Luego de las palabras, los hechos: te enteras que era un tipo radical, que se encara a las mentiras que exige el comportamiento políticamente correcto y las instituciones (“los de las primeras filas sacudan sus joyas, los demás pueden aplaudir”, devolver la condecoración del Imperio Británico, “somos más populares que Cristo”), que se viste como se viste, lleva el pelo como lleva, escribe lo que escribe, utiliza su condición de celebridad para algo más que hacer dinero y ganar publicidad, hace de su vida su vida y, encima, está orgulloso de todo eso y le importa un bledo lo que piensen los demás al respecto... Un tipo así es el héroe de cualquiera. Alguien que te toca en donde no sabes que te pueden tocar, que se atreve a cambiarte la vida, a sembrar, gana el combate por puntos. Sin contar, si nos ponemos técnicos, con los hallazgos conceptuales a nivel musical, de sonido, de experimentación rítmica y melódica, en fin, que el muchacho nunca se quedó quietecito. Después de haber peleado un buen tiempo contra el canto de sirenas de la obra lennoniana, tuve que admitirlo: lo amaba (como pueden ver, sucede igual que en nuestras telenovelas cotidianas).

Odiaba amarlo, porque John Lennon no era un santo ni una lumbrera, no cantaba bien ni tocaba excepcionalmente, su vida doméstica tuvo muchos bemoles (contrariamente a sus armonías) y tenía un carácter de perros. Probabilísticamente, tenía todas las de perder, no entendía por qué la fascinación, por qué la trascendencia que tuvo / tiene. Lennon, ahora, tendría que haber sido gringo, por lo menos, para lograr un mínimo de lo que logró. ¿De dónde, entonces, su éxito y su permanencia? De que, sencillamente, mostraba que era humano, demasiado humano, que es lo que las personas esperamos ver reflejado en nuestros artistas, nuestros mitos, nuestros guías e incluso, a veces, frente al espejo. Estuvo en el momento justo, en los lugares justos, con los medios justos, supo decir eso que siempre quisimos decir y no pudimos o no sabíamos cómo y, finalmente, se murió (lo mataron) a tiempo.

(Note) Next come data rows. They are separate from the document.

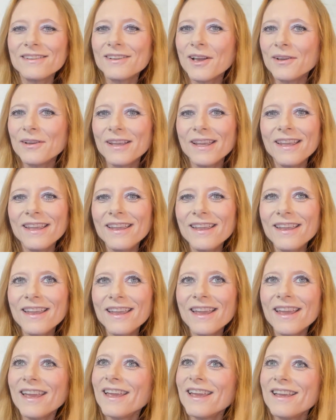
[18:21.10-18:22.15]

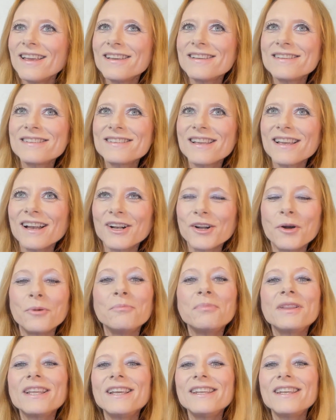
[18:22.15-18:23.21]
he is a
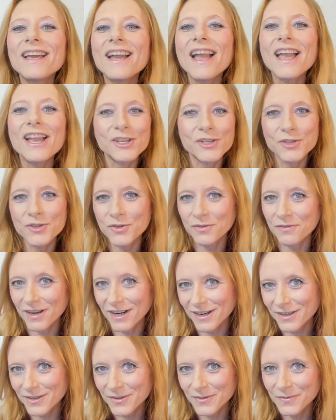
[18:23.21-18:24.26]
complete
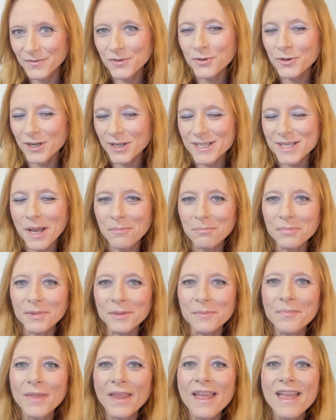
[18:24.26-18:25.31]
extrovert, for
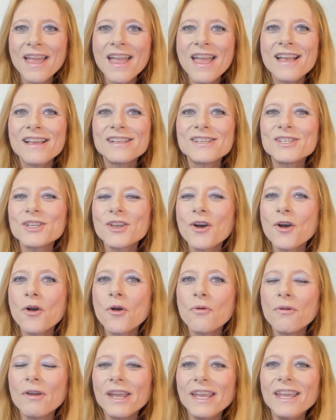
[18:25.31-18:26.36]
example.
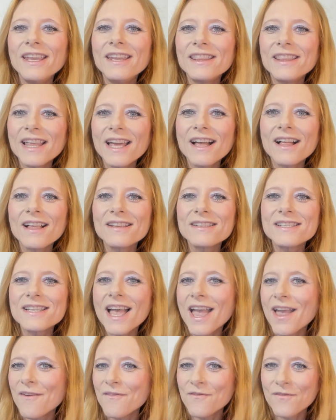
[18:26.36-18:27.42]
So he tells
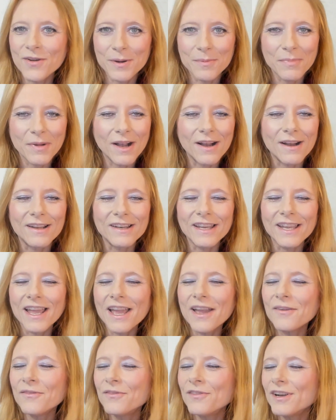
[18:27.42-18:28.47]
everybody
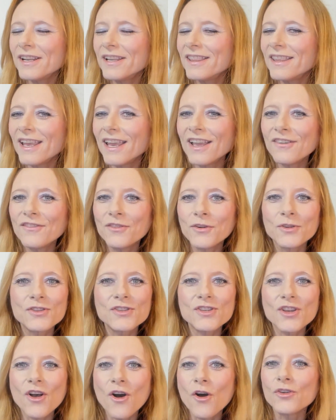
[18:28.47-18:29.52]
everything
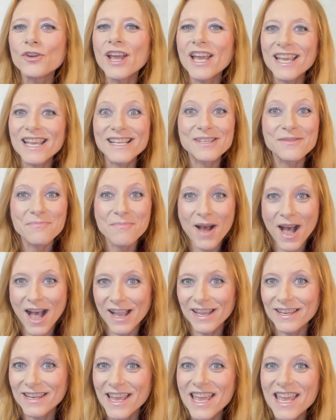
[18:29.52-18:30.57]
what's on his
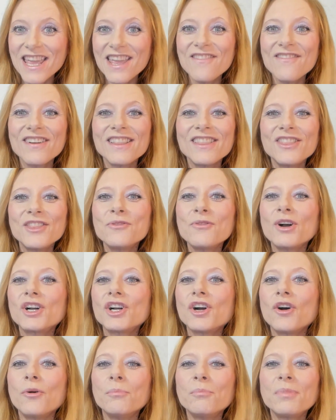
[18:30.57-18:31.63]
mind, even to a
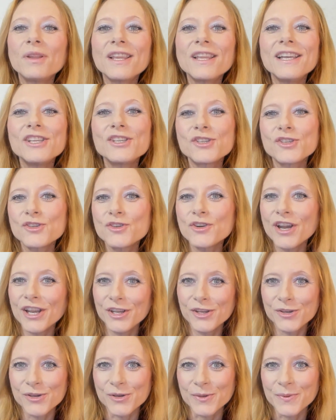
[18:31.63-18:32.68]
complete
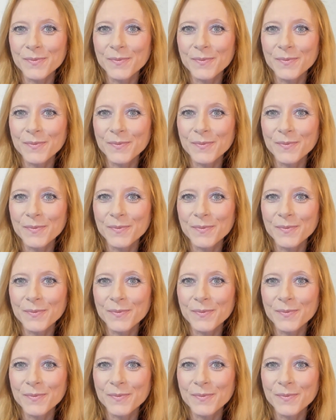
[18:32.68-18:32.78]
stranger.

Simplemente, sin Lennon no tendríamos lo que nos dejan Yes o Genesis o Rubén Blades o Charly García o Pat Metheny o Hugo Idrovo, por mencionar poquísimos. Sin Lennon, no existiría Mafalda. Sin Lennon, no tendría vínculo con la mayoría de amigos y colegas actuales, en muchos tiempos y muchas geografías. Sin Lennon, habría sucumbido al así sea del 95% de la música basura que circula en el ambiente (la estadística no es mía, cito a Sting, otro fan de Lennon, en una entrevista reciente), no llevaría el cabello largo (no connotaría una actitud) ni sentiría esa complicidad amistosa que se da al ver a alguien usando quevedos y como cantando en la mente “I don’t wanna be a soldier, mamma, I don’t wanna die”. Sin Lennon, estaría quietecito. Y sin embargo, en 1970, él ya había constatado: “Todo sigue igual, salvo que algunos chicos llevan el pelo largo”. El idealista sabía que el entorno no cambia así como así, pero que se puede afectar la conciencia individual si así se quiere. Sobre estos tiempos en que cualquier canción de Lennon sigue vigente (la mujer sigue siendo el nigger del mundo, la guerra puede acabar si queremos, nadie te quiere si estás abajo y afuera, seguimos imaginando un mundo más decente, seguimos jugando guerrillas mentales, esperando el karma instantáneo, seguimos mirando pasar las ruedas), igualmente, vaticinó: “es igual, pero diferente”.

Lennon nos recuerda constantemente la fuerza del amor (del real love, that is all you need). Gracias a él, y a otros como él, aún puedo creer que la buena voluntad y la bondad tienen más poder que la farsa y la fantochería de las miserias y entelequias cotidianas. Aun, escribiendo estas líneas en Quito y nuevo siglo. La sombra de Lennon todavía se extiende, afortunadamente, gracias y a pesar de esa nueva forma de inmortalidad que dan los medios. Al fin y al cabo, 25 años, incluso 65, fueron ayer, tan sólo, y no todo el mundo se da el lujo de cambiar la Historia alguna vez en la vida. O, por lo menos, una vida alguna vez en la Historia.